(13-4)
夕闇に紛れて、ランディとヴェンシナは、村長の家にフレイアシュテュアを送り届けた。
幾分残念そうに見えるサリエットと共に、三人を出迎えた村長は、ランディに疑るような眼差しを向けた。
「フレイアを無事に連れ帰って下さったことには礼を申し上げる。しかし……もしやこの娘に、何か不埒な振る舞いをなさっておいでではなかろうな?」
村長の言葉に、フレイアシュテュアがふと頬を赤らめた。それは思いがけないことを聞かれた初心な娘の恥じらいにも、何か事があった示唆のようにも見えた。ランディは意地悪な気持ちを抱いた。

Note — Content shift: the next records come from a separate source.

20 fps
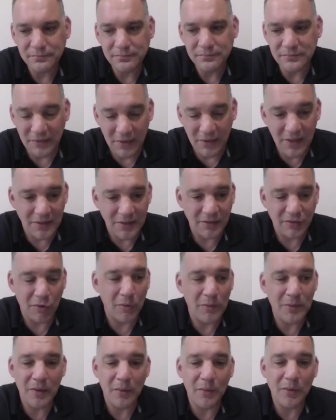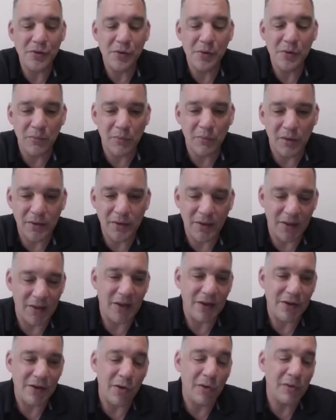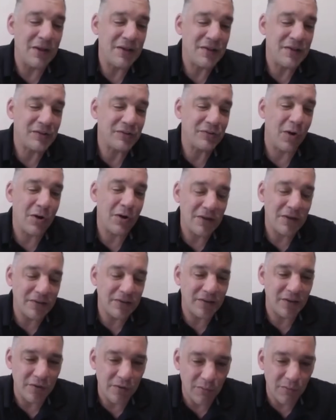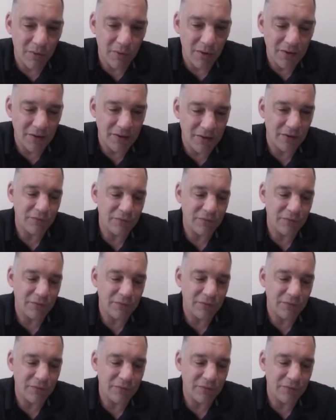Yeah, they told me they were doing one. And I know they started to do one, and then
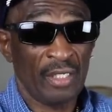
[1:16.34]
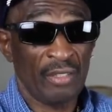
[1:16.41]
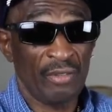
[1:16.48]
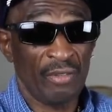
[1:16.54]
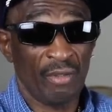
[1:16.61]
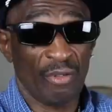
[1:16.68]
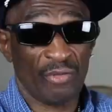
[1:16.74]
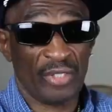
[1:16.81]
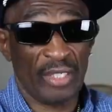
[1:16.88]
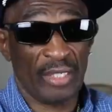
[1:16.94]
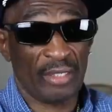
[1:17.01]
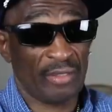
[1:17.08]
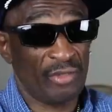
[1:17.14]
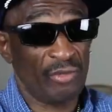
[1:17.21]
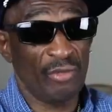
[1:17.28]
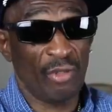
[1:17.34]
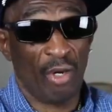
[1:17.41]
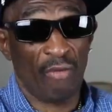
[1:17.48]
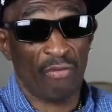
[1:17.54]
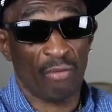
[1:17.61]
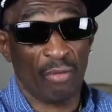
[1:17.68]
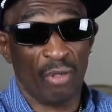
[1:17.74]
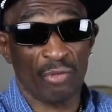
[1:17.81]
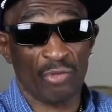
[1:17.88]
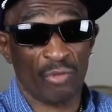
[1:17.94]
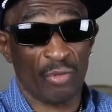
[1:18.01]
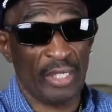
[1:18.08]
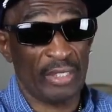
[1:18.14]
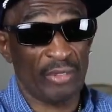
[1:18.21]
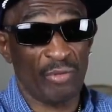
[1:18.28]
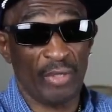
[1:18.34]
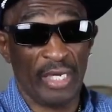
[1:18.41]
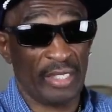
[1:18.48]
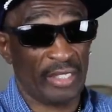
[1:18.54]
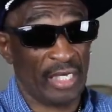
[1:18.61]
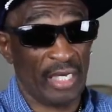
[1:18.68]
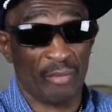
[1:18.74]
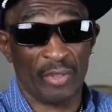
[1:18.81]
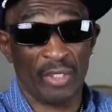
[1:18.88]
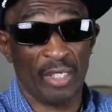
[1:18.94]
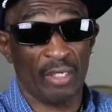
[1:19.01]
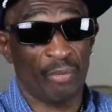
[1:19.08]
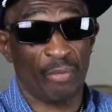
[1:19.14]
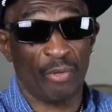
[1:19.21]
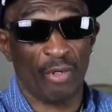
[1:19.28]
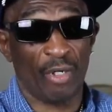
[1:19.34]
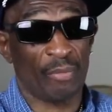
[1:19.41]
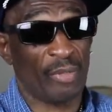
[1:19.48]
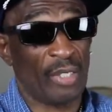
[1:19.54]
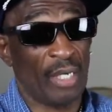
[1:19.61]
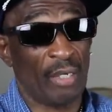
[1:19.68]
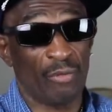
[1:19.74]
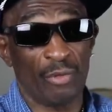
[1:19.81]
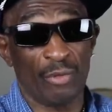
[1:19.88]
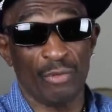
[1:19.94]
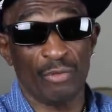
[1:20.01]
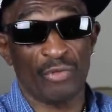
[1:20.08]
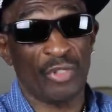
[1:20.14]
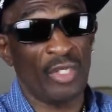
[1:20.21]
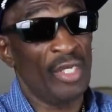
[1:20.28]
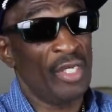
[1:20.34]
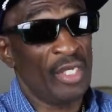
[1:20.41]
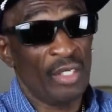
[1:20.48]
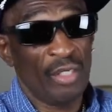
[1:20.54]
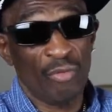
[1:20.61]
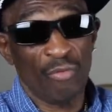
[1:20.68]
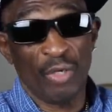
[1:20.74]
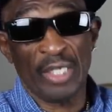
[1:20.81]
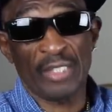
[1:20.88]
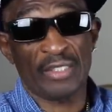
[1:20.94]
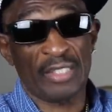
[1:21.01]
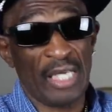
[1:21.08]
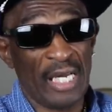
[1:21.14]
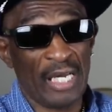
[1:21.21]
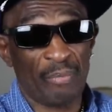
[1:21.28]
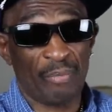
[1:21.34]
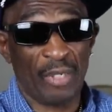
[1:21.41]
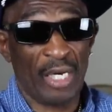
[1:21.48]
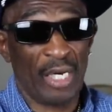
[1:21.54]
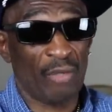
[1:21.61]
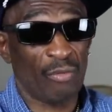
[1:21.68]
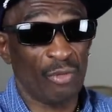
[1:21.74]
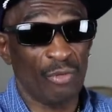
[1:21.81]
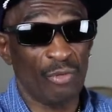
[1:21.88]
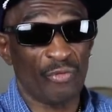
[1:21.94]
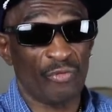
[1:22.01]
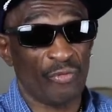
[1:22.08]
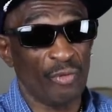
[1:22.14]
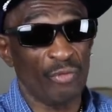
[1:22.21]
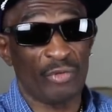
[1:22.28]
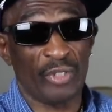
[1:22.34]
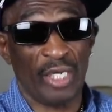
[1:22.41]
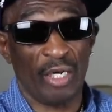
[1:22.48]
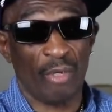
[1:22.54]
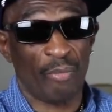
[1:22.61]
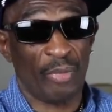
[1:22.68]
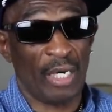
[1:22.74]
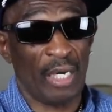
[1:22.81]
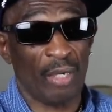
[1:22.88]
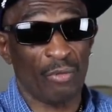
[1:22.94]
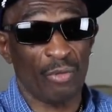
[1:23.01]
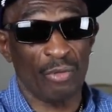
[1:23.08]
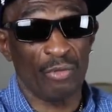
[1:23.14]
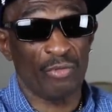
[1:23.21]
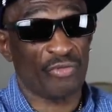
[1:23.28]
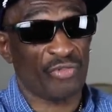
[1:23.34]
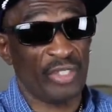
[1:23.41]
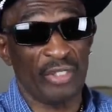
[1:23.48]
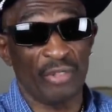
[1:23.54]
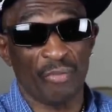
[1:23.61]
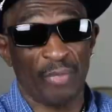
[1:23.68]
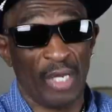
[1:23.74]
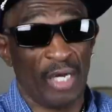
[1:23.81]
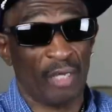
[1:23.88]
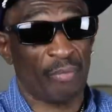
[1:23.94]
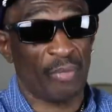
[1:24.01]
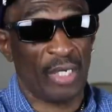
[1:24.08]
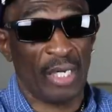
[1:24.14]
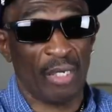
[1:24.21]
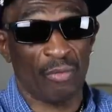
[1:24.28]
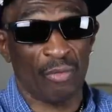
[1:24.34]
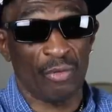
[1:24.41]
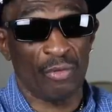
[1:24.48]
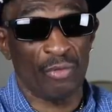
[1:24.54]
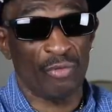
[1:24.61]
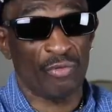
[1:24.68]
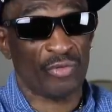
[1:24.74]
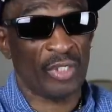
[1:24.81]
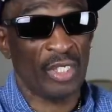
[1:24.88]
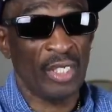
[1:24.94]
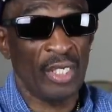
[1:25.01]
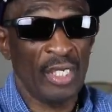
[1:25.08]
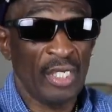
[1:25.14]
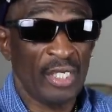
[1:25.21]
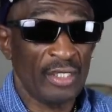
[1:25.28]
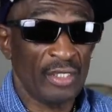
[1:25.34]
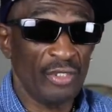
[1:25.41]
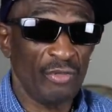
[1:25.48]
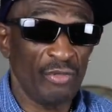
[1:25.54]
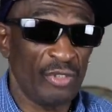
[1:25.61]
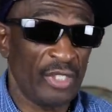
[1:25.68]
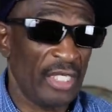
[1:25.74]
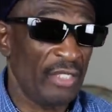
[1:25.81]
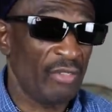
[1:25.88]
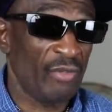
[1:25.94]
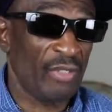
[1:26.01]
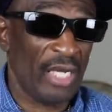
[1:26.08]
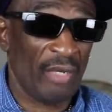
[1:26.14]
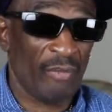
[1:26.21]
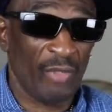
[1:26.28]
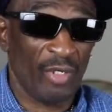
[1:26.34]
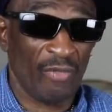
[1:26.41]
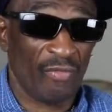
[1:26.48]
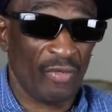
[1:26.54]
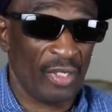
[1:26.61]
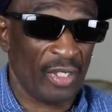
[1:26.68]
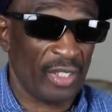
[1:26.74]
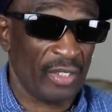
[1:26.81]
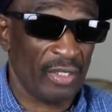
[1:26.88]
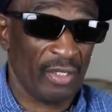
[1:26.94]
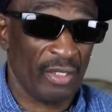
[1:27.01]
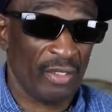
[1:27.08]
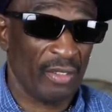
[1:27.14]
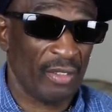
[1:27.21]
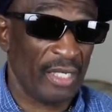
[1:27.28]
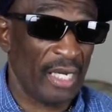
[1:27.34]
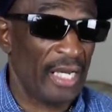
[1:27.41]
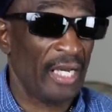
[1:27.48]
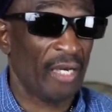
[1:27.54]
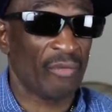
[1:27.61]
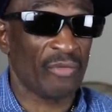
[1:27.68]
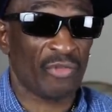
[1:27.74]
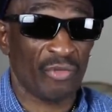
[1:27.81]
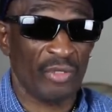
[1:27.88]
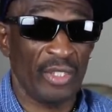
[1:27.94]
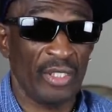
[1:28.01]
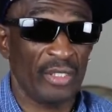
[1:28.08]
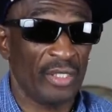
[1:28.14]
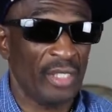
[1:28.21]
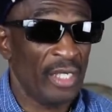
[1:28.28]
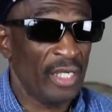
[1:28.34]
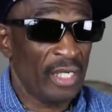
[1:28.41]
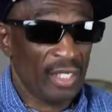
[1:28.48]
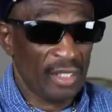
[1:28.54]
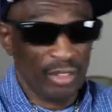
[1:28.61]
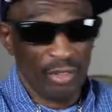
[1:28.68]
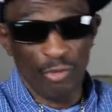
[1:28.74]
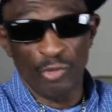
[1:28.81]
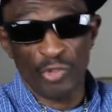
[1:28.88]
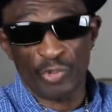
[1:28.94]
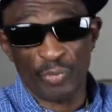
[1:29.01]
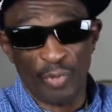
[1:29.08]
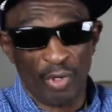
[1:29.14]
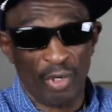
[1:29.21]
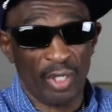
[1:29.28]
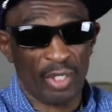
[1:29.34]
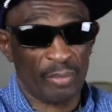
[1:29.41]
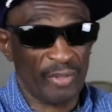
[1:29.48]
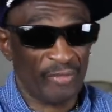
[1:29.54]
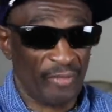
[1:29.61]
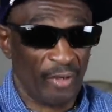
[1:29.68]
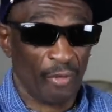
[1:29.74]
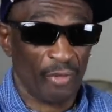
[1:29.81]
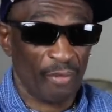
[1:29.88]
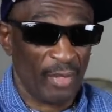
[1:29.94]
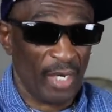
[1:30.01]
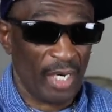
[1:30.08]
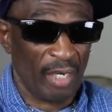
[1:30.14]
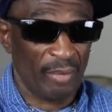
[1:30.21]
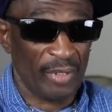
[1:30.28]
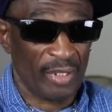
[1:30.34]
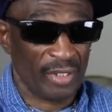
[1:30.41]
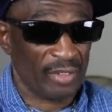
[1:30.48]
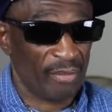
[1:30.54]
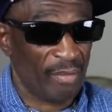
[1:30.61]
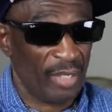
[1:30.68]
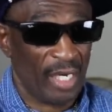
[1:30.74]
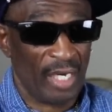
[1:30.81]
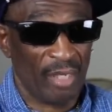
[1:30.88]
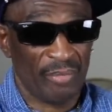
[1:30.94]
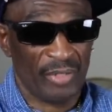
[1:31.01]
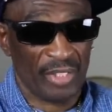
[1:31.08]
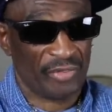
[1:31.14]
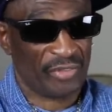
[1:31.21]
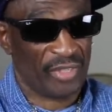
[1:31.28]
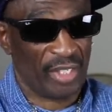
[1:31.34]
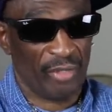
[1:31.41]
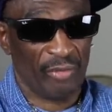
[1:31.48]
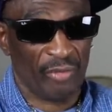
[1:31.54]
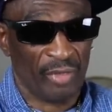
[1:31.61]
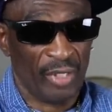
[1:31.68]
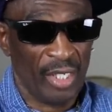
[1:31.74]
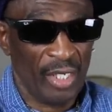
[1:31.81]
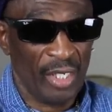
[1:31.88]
You know what I'm saying? Cause you know off of Rosecrans, you had Campanella Park Pirus, West Side Pirus, Fruit Town Pirus, Cedar Blocc Pirus. Then you got motherfucking Elm Street and Lueders Park before the mob, because the mob just turned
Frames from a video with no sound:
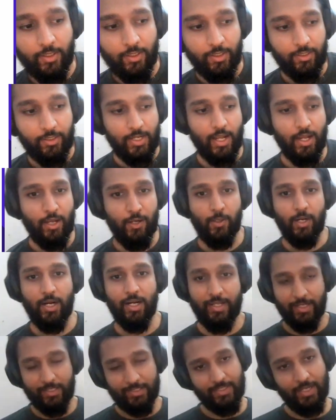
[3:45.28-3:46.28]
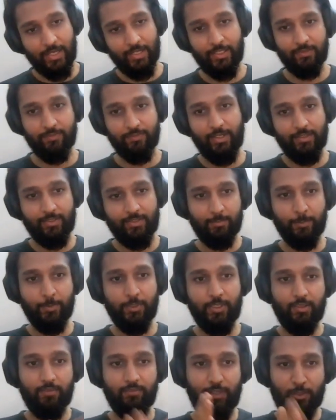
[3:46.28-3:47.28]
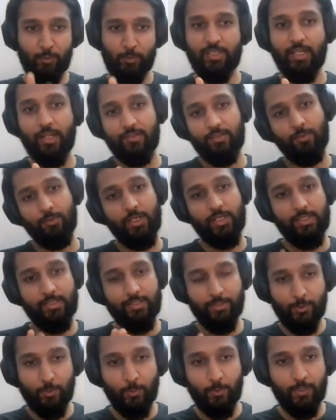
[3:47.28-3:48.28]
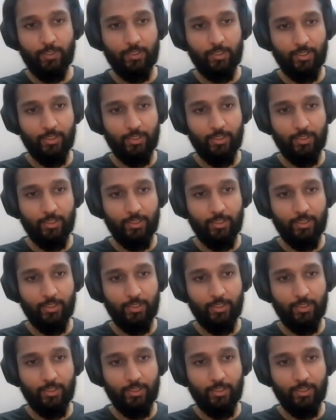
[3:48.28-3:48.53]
Now, our tech stack is very simple. We use Hasura as the core.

「した、と言えばどうする? エルアンリではなく私に、フレイアをくれるというのか?」
「ランディ!?」
ヴェンシナが非難の声を上げた。一体何をしたのだと問い詰めんばかりの勢いだ。
「それは……」
堂々とした答えに、口ごもる村長に満足して、ランディはフレイアシュテュアの背中をそっと彼らの方へと押し出した。
「冗談だ、今日のところはあなた方にお預けする」
そうして彼女の身柄を受け取った、村長の娘の名前を呼ぶ。
「サリエット」
「なあに? ランディ?」
「フレイアを頼む。君の家にいる間、村長の言う『不埒な振る舞い』とやらに、エルアンリが及ばないようしっかりと見張っておいてくれ」
フレイアシュテュアの頬が羞恥でさらに紅潮した。サリエットは肩をすくめた。
「仕様がないわね、高くつくわよ」
「代価は何がいい?」
「そうね、明日、エスコートして頂戴。ランディと一緒ならみんなに自慢できるわ。本当はヴェンにお願いしたかったんだけど、ヴェンはシャレルの介添えで忙しいものねえ」
ワクワクする気分を抑えきれずに、サリエットは楽しげに答えた。
妙に落ち着き払ったランディ、逆にそわそわとしているヴェンシナ、頬を紅く燃やし続けているフレイアシュテュア――。その三者三様の姿に、サリエットは波乱の香りを嗅ぎ付けていた。明日はきっと、何かが起こるに違いない。嵐の目となるのは、おそらく彼――ランディだろう。
「承知した。式の前に迎えに行こう」
苦笑するランディに、サリエットは高飛車に答えた。
「結構よ。朝からエルアンリ様と鉢合わせして欲しくないし、フレイアの代わりにシャレルの支度を手伝ってあげるつもりだから、あたしから教会に行ってあげるわ。感謝しなさいよね」
「ああ、感謝する、サリエット」
ランディの笑いが、人を魅する温かな微笑みに変わった。見る者の心をふわりと包み込むような、ヴェンシナがどうしても抗えない、大らかな笑顔である。
「やあねえ……、それはちょっと、ずるいわね」
どきりとしながらサリエットは、潤んだ瞳で一途にランディを見つめているフレイアシュテュアが、彼に惹かれてやまぬ気持ちをどうしようもなく理解した。フレイアシュテュアのような幸薄い娘に、この笑顔を向けるのは、はっきり言って罪というものだろう。